The staff is very willing to accommodate large groups, rearrange tables, and are more than happy to put on the sports game of your choice (go Habs!) if you came out to enjoy the game with a buddy. What makes McKibbins stand out from other Irish pubs is the live music—which frequents their stage with two to three sets per night—and their authentic Irish step-dancing performances. So if you ever want a Celtic night, head to 3515 St. Laurent, and try an Irish Car Bomb; it’ll definitely start you off on the right foot. 


—Natassja Di Battista


For those looking to travel a little farther beyond the McGill bubble than St. Laurent, Crescent Street boasts an impressive selection of bars and clubs, but none so appealing as its very own Irish pub, Hurley’s. Located at 1225 Crescent, this bar is a popular destination for Montreal night life, and definitely has the space to accommodate this reputation. There are so many entrances to Hurley’s that you can take your pick for what seems like a block, and so many different areas inside that you have to be exceedingly cautious not to lose your friends or you might never find them again. That said, Hurley’s is one of the friendliest bars I’ve come across during my time in Montreal; you can always make some new acquaintances on your search for the old ones. Different parts of the bar offer different atmospheres—some loud and raucous, some more intimate. There’s a place for you no matter what your mood.

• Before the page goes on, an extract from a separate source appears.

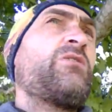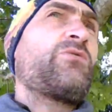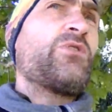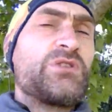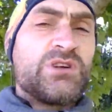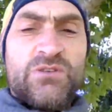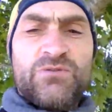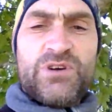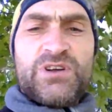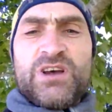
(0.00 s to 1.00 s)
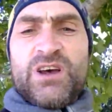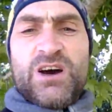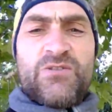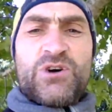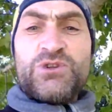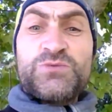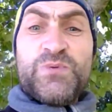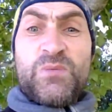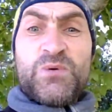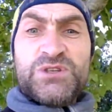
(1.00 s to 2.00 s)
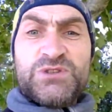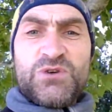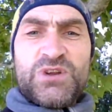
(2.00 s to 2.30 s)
I've got delivery, I've got newspapers to do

With at least three bars, the Hurley’s drink menu offers over 50 different single malts, 16 whiskeys, and 19 beers on tap, so no one goes thirsty. There is also a full menu, that includes all the usual bar food suspects, but also extends to some more exotic options like mango chutney chicken, and Bailey’s cheesecake. Prices are reasonable, but if you go for both dinner and a night of drinking, the bill can easily run away on you.

As far as entertainment goes,—aside from its delightful patrons—Hurley’s features nightly live music on both the first and second floor, usually (surprise, surprise) of the Irish variety. They also have a sports corner, with a full schedule of the programming they plan to show available on their website—rugby, hurling, and UFC, among others. With so much going on, it’s not hard to find a good time waiting for you at Hurley’s, whether you go with one friend, or ten. Stop by for a night of Irish antics, or simply for a relaxing drink.